Try Firefox!

SI413 Lab 13: Memory Management

Part 1: Tracking Obj births and deaths
C++ extends C in many ways, including allowing object oriented programming. In particular, for any classs you define, you may define constructors and destructors. Constructors in C++ look pretty much the way they do in Java, except that you don't include a public/private declaration. Just like Java, you may have many constructors, all differing in the number and type of parameters. Destructors are the mirror image of constructors: they get called when an object is destroyed. If your class is named Foo, you define the destructor like this:
~Foo() { whatever-you-want-to-do }
We can use this, for example, to simply keep track of the number of Obj's created and destroyed in our interpreter. The first thing I want you to do is to modify your interpreter by adding global variables for counting the number of Obj's created and destroyed, adding constructors and destructors to the definition of Obj to increment the counters approproiately and, immediately before returning from main(), to print out the number of Obj's created and destroyed.
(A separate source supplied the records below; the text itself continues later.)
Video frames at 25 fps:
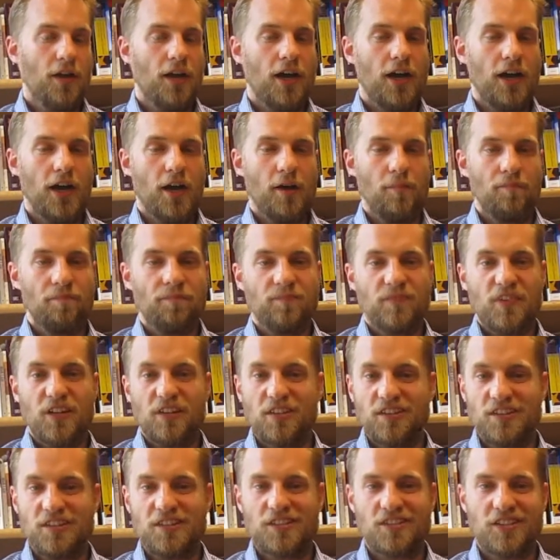Ähm, an
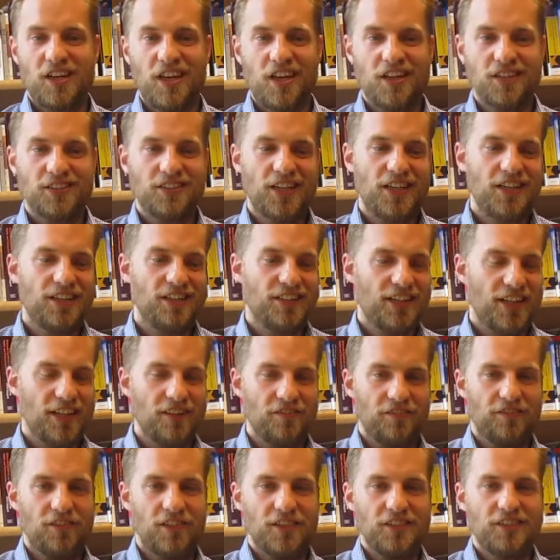dieser Stelle sei
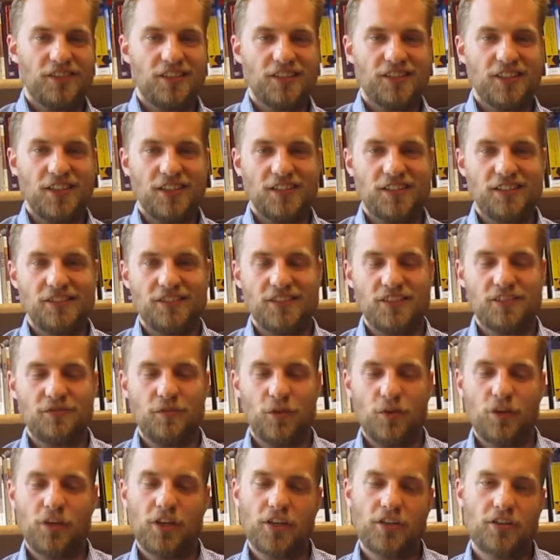jedenfalls gesagt, dass das
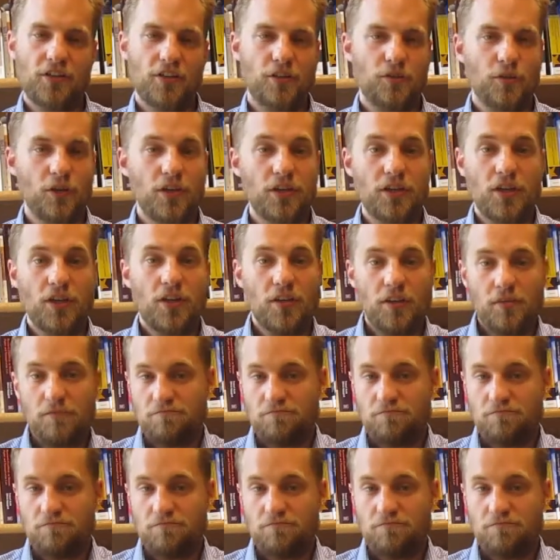Völkerrecht natürlich,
Here's how you should do the first two of these:
// Structure for representing SPL objects by a type/value pair
int objccount = 0, objdcount = 0;
class Obj
{
public:
  int otype; union { int ival; bool bval; Closure *fval; };
  Obj() { ++objccount; }
  ~Obj() { ++objdcount; }
};
You might need to add something like this to the loop inside main, in order to get it to stop at the end of input:
if (tree == 0)
   break;
Run this code on the following example (press Ctrl-D after pasting it, to end the input):
new fib := lambda n { if (n < 2) { res := 1; } else { res := fib(n-1) + fib(n-2); } };
write fib(20);

Part 2: Fixing Part 1
What you ought to have noticed is that your Part 1 indicated that you destroyed more Obj's than were created. This should cause some consternation. What's going on is something that's specific to C++. Since C++ uses the value model for variables and has pass-by-value as its default for passing function parameters, calling a function with an Obj as an argument creates a copy of the Obj, and that copy is made by a special constructor called the copy constructor, not by the default constructor from our class definition. If you don't provide a copy constructor, the compiler provides one automatically, and its automatic copy constructor isn't going to increment objccount. So ... we need to define the copy constructor for ourselves. Here it is (obviously it needs to be added to the class definition):
Obj(const Obj &X) { ++objccount; *this = X; }
This constructor takes an Obj X and makes a copy of it. You better be able to answer the following question: Why does X need to be passed by reference rather than by value?

Now what happens if you run your program?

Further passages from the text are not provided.